WHAT THE TASK REQUIRES: Look for the string "from" in the listing below, then copy every line that has it.
══════
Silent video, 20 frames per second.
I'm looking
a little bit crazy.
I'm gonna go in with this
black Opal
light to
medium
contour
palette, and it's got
══════
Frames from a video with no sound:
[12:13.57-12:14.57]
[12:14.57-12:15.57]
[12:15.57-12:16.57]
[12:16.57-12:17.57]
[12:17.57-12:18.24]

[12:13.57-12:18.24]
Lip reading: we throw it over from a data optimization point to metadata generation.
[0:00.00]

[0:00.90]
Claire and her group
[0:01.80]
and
══════
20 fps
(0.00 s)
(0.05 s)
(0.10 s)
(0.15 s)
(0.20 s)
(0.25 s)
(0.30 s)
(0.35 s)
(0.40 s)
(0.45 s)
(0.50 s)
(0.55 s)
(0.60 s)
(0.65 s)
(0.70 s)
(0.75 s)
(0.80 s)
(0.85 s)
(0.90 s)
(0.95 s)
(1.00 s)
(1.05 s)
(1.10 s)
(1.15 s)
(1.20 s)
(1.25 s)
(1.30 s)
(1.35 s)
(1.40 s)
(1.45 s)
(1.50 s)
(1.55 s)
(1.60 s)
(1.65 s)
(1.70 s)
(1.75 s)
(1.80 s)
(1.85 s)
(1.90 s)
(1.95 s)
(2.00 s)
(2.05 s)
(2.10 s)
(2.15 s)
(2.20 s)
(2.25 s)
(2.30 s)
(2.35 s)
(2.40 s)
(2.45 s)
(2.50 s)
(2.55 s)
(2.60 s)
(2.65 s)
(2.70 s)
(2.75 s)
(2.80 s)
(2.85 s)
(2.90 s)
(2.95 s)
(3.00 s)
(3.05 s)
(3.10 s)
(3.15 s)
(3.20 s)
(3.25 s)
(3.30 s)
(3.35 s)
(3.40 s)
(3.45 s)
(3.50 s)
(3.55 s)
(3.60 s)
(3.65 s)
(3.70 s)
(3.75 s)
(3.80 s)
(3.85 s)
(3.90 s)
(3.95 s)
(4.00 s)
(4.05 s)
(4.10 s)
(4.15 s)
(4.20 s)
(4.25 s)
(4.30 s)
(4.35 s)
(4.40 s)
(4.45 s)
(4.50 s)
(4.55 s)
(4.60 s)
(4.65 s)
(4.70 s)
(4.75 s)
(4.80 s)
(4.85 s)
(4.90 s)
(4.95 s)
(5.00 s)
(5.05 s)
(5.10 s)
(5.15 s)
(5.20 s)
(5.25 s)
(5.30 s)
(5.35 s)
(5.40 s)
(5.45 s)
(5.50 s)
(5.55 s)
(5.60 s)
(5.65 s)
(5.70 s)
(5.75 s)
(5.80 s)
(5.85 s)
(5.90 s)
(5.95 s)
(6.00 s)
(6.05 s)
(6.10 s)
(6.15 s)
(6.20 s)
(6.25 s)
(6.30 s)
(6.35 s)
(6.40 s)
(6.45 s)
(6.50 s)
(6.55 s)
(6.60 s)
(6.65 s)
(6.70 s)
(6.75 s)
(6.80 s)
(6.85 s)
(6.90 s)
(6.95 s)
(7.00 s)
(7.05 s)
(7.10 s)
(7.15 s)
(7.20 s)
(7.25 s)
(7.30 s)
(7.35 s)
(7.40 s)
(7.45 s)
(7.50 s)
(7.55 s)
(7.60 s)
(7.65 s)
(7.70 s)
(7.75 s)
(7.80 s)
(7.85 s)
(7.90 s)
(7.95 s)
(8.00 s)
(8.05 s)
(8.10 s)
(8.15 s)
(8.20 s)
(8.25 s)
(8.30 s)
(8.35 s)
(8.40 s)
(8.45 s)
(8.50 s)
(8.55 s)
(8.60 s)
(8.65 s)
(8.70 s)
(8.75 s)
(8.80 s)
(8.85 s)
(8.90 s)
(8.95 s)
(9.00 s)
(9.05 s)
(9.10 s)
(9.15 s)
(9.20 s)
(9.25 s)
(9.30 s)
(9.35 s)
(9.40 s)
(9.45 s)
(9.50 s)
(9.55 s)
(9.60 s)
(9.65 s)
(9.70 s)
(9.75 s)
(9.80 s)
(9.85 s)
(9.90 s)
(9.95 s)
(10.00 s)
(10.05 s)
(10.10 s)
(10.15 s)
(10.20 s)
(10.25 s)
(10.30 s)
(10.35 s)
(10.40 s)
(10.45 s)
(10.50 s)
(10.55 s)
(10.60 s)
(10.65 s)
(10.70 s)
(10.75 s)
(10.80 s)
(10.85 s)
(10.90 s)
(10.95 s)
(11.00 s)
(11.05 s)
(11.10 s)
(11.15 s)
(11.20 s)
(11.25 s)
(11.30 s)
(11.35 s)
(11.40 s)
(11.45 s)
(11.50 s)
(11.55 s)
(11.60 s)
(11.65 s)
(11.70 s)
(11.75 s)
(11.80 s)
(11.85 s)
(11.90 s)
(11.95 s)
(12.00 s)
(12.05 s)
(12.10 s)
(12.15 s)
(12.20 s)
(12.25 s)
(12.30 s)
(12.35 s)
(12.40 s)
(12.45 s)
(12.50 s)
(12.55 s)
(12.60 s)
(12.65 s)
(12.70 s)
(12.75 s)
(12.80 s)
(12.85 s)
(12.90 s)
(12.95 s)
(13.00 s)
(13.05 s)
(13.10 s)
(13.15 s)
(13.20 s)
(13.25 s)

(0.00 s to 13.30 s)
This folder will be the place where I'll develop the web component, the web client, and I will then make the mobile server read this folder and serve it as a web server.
══════
EXERCISE SOLUTION:
Frames from a video with no sound:
Lip reading: we throw it over from a data optimization point to metadata generation.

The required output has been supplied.